START The data

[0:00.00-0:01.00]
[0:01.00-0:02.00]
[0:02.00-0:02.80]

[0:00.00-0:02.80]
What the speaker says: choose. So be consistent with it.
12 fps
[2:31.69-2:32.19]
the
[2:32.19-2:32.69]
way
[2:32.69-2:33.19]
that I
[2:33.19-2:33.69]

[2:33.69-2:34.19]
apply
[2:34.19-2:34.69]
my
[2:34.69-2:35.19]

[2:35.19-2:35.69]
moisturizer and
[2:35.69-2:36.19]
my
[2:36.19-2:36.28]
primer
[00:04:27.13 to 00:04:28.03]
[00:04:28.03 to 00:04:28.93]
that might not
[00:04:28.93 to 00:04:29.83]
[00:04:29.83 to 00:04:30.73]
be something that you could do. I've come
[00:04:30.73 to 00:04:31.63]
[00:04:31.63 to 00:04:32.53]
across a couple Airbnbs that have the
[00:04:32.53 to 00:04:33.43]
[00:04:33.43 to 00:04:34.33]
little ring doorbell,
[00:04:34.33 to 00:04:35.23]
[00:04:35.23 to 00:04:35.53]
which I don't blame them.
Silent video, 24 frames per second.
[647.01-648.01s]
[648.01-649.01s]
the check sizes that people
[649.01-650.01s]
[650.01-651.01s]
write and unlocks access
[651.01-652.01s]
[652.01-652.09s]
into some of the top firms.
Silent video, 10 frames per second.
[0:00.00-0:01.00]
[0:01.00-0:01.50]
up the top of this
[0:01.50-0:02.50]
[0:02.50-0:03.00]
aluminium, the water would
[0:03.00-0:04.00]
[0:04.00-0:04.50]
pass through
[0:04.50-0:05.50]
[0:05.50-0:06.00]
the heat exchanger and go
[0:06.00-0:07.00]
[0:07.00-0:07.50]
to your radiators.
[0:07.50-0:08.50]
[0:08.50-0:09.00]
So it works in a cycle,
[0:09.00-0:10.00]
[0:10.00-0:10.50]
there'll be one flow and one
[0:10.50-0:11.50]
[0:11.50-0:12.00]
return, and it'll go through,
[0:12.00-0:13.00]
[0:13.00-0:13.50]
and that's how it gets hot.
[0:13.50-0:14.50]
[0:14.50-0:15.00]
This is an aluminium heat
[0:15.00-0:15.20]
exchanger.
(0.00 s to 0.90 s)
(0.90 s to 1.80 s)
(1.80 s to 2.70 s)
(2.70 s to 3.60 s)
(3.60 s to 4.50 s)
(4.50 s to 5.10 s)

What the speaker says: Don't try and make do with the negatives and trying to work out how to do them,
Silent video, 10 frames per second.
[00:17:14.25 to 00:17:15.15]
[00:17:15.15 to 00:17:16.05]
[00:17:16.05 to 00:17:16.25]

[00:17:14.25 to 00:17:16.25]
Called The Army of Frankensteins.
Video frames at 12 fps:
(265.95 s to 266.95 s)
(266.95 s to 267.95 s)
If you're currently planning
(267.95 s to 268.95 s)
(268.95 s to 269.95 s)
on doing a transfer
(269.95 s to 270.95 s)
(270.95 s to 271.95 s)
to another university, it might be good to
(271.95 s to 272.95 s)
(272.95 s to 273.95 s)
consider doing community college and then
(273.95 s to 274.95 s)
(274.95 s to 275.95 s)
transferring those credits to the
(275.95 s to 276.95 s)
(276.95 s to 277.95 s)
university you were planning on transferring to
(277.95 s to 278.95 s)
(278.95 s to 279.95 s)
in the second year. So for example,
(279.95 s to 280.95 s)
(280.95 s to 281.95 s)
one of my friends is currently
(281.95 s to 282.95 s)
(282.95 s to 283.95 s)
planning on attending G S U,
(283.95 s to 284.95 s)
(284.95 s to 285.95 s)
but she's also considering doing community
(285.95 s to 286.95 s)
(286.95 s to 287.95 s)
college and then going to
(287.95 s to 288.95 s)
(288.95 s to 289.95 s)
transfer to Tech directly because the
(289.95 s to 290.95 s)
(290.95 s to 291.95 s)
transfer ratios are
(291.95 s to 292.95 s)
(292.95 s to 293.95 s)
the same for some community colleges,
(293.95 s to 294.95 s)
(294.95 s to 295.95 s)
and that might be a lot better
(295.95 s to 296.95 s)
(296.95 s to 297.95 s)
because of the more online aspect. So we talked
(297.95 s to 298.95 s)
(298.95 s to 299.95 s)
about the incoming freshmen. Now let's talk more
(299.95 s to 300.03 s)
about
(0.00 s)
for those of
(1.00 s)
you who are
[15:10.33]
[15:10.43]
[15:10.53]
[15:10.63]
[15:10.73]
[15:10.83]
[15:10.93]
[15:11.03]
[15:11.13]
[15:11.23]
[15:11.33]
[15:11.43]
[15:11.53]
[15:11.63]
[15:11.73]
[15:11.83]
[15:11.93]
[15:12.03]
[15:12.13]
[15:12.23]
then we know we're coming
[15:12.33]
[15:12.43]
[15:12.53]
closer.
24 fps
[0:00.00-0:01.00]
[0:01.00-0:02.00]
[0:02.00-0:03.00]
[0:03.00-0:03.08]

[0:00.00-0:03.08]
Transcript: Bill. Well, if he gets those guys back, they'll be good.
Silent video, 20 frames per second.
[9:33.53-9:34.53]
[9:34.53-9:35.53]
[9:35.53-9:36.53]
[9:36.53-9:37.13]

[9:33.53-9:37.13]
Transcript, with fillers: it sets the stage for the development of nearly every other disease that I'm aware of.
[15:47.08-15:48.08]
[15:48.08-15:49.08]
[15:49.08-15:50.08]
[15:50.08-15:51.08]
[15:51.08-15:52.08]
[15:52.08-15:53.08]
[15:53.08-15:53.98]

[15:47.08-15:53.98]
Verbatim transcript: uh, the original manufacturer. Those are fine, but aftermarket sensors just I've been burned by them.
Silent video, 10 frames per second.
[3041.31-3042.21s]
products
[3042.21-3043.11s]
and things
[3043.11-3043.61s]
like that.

END The data

Required work —
Extract from the material all lines containing the string "speaker".

Written response —
What the speaker says: choose. So be consistent with it.
What the speaker says: Don't try and make do with the negatives and trying to work out how to do them,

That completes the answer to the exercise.